Menée par l'Université de Genève en collaboration avec deux centres américains réputés, une étude, néanmoins pas encore revue par ses pairs, démontre que le booster stimule l'apparition de cellules capables de tuer ce virus, même chez des patients dont la production d'anticorps est très affaiblie, comme les patients atteints de sclérose en plaques traités par un médicament détruisant les cellules productrices d'anticorps. S'ils se confirment, ces résultats devraient "convaincre les hésitants de se faire administrer le booster aussi vite que possible, insiste pour sa part Michel Goldman, professeur en immunologie à l'ULB. D'après les données disponibles aujourd'hui, on peut affirmer que le virus résiste aux anticorps induits par tous les vaccins actuels, ce qui explique leur efficacité très réduite à prévenir l'infection et la transmission du virus. Par contre, le virus reste sensible aux lymphocytes tueurs induits par les vaccins ARN, un mécanisme de défense très important pour limiter les dégâts pulmonaires de la maladie Covid-19. Raison pour laquelle le booster, ou troisième dose, est très important pour stimuler au mieux ces cellules tueuses".
"Plusieurs études , documentent le fait que le sérum de patients vaccinés avec deux doses ou de patients qui ont été infectés par les variants Alpha, Bêta ou le Delta ne sont pas protégés au niveau des anticorps neutralisants contre Omicron, confirme Eric Muraille. Ainsi, des chercheurs de l'Institut Pasteur et du Vaccine Research Institute, en collaboration avec la KU Leuven, le CHR d'Orléans, l'Hôpital européen Georges, l'Inserm et le CNRS, ont étudié la sensibilité du variant Omicron aux anticorps monoclonaux utilisés en clinique pour prévenir les formes graves de la maladie chez les personnes à risque, ainsi qu'aux anticorps présents dans le sang de personnes vaccinées ou ayant déjà été infectées par le SARS-CoV-2. En comparant cette sensibilité avec celle du variant Delta, ils ont en effet observé qu'Omicron est beaucoup moins sensible aux anticorps neutralisants que Delta. Les chercheurs ont ensuite analysé le sang de personnes ayant reçu deux doses du vaccin Pfizer ou du vaccin AstraZeneca. Résultat : cinq mois après vaccination, les anticorps présents dans le sang ne sont plus capables de neutraliser Omicron. Cette perte d'efficacité est également observée chez les personnes infectées par le SARS-CoV-2 dans les 12 mois précédents. "Une troisième dose de rappel avec le vaccin Pfizer, ou l'injection d'une dose de vaccin chez les personnes ayant fait antérieurement une infection, augmente fortement les taux d'anticorps, à un niveau suffisant pour neutraliser Omicron, soulignent les chercheurs qui concluent qu'Omicron est donc particulièrement peu sensible aux anticorps anti-SARS-CoV-2 actuellement utilisés en clinique ou obtenus après deux doses de vaccin."

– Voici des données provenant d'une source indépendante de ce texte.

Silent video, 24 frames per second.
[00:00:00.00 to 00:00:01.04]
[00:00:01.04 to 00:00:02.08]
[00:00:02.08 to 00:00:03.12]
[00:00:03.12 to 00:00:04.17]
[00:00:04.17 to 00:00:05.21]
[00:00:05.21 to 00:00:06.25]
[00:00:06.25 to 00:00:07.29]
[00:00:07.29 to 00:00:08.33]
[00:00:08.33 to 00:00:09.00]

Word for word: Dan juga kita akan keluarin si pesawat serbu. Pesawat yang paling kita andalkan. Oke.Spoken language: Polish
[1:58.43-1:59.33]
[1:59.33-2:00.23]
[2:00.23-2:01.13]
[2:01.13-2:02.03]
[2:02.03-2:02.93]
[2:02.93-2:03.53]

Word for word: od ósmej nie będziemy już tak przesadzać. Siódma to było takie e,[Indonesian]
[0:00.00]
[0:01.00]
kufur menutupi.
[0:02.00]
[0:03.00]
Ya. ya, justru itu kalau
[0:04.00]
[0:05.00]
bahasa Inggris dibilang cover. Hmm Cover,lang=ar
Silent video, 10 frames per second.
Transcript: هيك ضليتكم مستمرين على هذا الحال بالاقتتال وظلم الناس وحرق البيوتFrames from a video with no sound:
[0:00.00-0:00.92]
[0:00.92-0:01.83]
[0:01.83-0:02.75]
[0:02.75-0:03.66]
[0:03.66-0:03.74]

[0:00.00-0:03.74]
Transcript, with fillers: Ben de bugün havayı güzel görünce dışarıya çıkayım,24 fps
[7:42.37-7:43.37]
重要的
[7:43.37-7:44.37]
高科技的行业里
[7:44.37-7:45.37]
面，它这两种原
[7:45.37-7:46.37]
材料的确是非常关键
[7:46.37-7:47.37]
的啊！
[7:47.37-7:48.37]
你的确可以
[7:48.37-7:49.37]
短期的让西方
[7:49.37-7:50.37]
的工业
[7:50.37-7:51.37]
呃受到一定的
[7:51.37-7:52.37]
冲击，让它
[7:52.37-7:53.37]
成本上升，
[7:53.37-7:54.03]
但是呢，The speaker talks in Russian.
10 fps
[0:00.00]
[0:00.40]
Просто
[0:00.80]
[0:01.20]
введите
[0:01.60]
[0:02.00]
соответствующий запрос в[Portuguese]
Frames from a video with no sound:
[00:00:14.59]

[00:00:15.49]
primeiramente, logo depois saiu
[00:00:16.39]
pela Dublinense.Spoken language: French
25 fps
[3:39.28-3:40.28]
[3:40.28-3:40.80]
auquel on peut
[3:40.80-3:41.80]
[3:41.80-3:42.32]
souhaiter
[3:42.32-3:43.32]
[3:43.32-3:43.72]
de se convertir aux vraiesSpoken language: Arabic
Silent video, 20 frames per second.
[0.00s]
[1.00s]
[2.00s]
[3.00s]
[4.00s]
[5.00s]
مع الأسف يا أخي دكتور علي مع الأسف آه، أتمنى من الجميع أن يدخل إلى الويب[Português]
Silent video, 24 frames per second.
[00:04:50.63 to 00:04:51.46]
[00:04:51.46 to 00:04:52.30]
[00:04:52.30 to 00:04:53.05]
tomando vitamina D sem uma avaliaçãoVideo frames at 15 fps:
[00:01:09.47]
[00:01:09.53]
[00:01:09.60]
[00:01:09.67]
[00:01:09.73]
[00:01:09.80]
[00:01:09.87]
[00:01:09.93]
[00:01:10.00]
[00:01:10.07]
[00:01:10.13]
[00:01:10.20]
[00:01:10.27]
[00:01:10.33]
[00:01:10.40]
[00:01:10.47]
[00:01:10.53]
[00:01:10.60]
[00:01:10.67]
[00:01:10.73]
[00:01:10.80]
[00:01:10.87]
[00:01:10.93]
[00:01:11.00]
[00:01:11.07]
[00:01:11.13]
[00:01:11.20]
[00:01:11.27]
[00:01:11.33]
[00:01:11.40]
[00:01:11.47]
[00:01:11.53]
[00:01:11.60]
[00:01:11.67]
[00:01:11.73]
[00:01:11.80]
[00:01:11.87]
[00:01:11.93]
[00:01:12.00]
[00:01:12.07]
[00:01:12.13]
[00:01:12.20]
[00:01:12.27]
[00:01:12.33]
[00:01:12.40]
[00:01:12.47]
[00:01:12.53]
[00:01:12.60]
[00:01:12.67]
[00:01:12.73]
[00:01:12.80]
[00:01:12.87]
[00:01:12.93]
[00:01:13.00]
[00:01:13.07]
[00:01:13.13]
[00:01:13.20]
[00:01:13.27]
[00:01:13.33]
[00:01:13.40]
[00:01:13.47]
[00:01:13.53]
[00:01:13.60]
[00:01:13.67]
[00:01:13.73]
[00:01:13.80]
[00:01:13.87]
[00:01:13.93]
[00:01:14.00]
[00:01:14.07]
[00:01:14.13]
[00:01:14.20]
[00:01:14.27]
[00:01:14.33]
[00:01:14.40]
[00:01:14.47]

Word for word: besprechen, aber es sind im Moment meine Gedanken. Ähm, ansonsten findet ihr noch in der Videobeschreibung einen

Par contre, "il y aconfirmation que les personnes qui ont été à la fois infectées et vaccinés - ce que l'on appelle les groupes "super immuns" - ont une protection contre Omicron, même en l'absence d'une troisième dose, poursuit Eric Muraille. Cela dit, plusieurs études disponibles en prépublication montrent que, pour les personnes qui n'ont pas fait l'infection, le booster permet d'obtenir la haute protection observée chez les super immuns. Le booster semble donc très bien protéger contre Delta, et induire une protection satisfaisante contre Omicron. Quoi qu'il en soit, une chose est certaine, la vaccination améliore significativement l'immunité, même chez les individus qui ont déjà été infectés ".